New Delhi : Terming as “irrational and unfortunate” a Mumbai court’s rejection of a young couple’s plea to allow abortion of their 25-week unborn child detected with cardiac complications, members of the civil society and the legal community Monday reiterated their demand for changes in the abortion law.

“There is an urgent need to amend the law as in other Western countries abortion is allowed even a day before the delivery in special circumstances like when the couple knows that the child may be born with severe disability,” said Puneet Bedi, consultant in foetal medicine at Apollo Hospital.

He added that amendment of the law should be to the extent that it cannot be misused to abort the foetus on the basis of sex.

In India, abortion is illegal. However, it is permitted under law only in special circumstances, including when the woman is raped, when the child suffers from severe disability and failure of contraceptive devices.

“There are special circumstances provided under law when a woman can go in for an abortion – like when a doctor says that having a child would prove a risk to the life of the woman, cause her grave mental or physical injury or that the child may be born with severe disabilities,” added Bedi.

“It’s the need of the hour that we should legalise abortion as otherwise this will invite illegal means, which is more dangerous for our society,” said noted lawyer Pinki Anand.

She said that if the couple is satisfied with the medical opinion raising questions on the state of the foetus, then they have the right to abort thr foetus as it is “their choice as they are the only ones who will have to look after the child after it is born”.

“It is irrational and unfortunate that a couple who has sought legal help from the judiciary didn’t get justice. We cannot push a mother to have an abnormal child as it is her responsibility to take care of the child at the end of the day,” said Ranjana Kumari, director of Centre for Social Research.

A division bench of the Bombay High Court, consisting of Justice P.B. Mujumdar and Justice A.A. Sayyad, gave the ruling after the state-run J.J. Hospital submitted a second medical report to the court on whether the petitioners – Niketa and Haresh Mehta – could medically terminate the foetus. The mother entered the 26th week of her pregnancy Monday.

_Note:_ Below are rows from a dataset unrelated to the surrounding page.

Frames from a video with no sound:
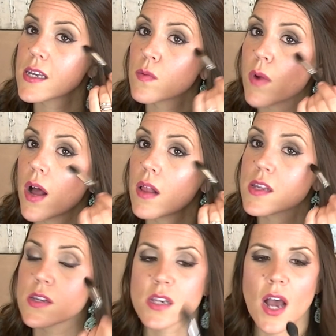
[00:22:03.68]
as well
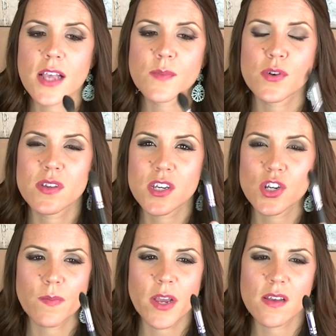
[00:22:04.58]
it's nice
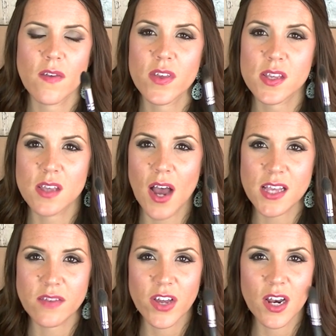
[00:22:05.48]
precision because of the
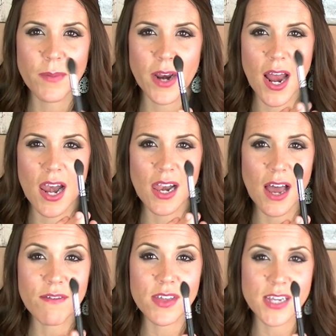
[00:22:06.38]
size of it but I
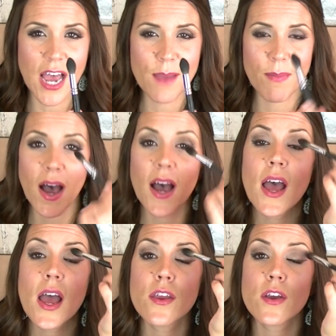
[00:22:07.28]
love the taper
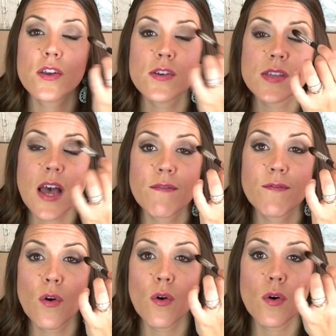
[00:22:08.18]
you could use that
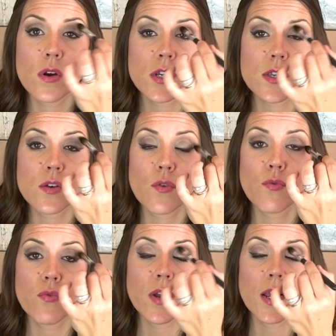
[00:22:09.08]
for just
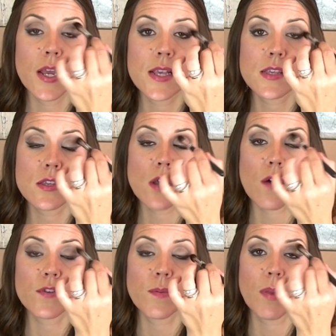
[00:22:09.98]
really
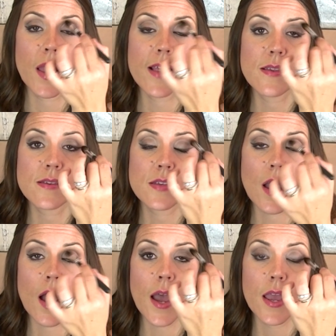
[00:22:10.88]
soft blends
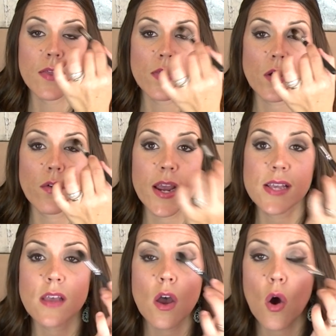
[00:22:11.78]
uh, in the
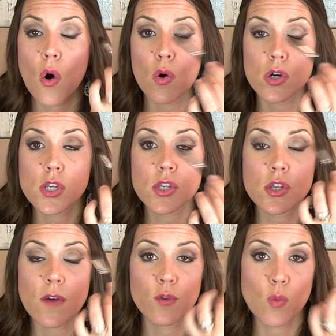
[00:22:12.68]
crease or just
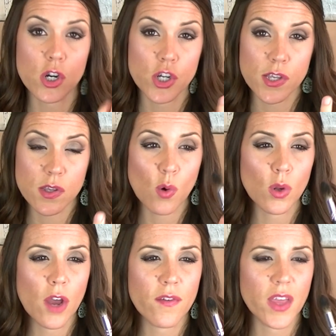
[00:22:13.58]
soft washes
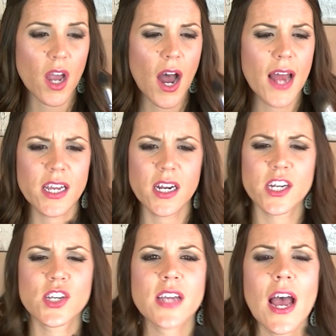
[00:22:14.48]
all over the eyelid. I
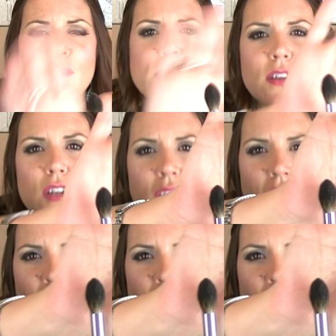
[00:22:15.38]
just absolutely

In their petition, Niketa and her stockbroker husband Haresh Mehta contended that since their unborn child faced cardiac complications, the court should permit them to medically terminate the pregnancy.

They challenged Sections 3 and 5 of the Medical Termination of Pregnancy Act, 1972. Section 5 allows a woman to terminate her foetus if it poses a health risk to her, but remains silent on the issue of the period of the pregnancy.

“If there is a medical opinion with regard to the abortion of the foetus, then even the judiciary should rely upon it and give its nod for abortion as then it will not be illegal,” said Anand.

The middle-class couple from Bhayander, a suburb in Thane, said in their petition that as per the doctors’ opinion, the unborn child’s heart had a blockage that would require a permanent pacemaker and the baby’s right and left ventricles were also interchanged.

The case posed an unprecedented direct challenge to the abortion law since Niketa’s pregnancy is well beyond the legal limit for abortion.

The Mehtas feel that instead of making their unborn child suffer with a congenital heart problem all its life, it would be better to abort it, but are prevented by the law.

They moved the high court in mid-July.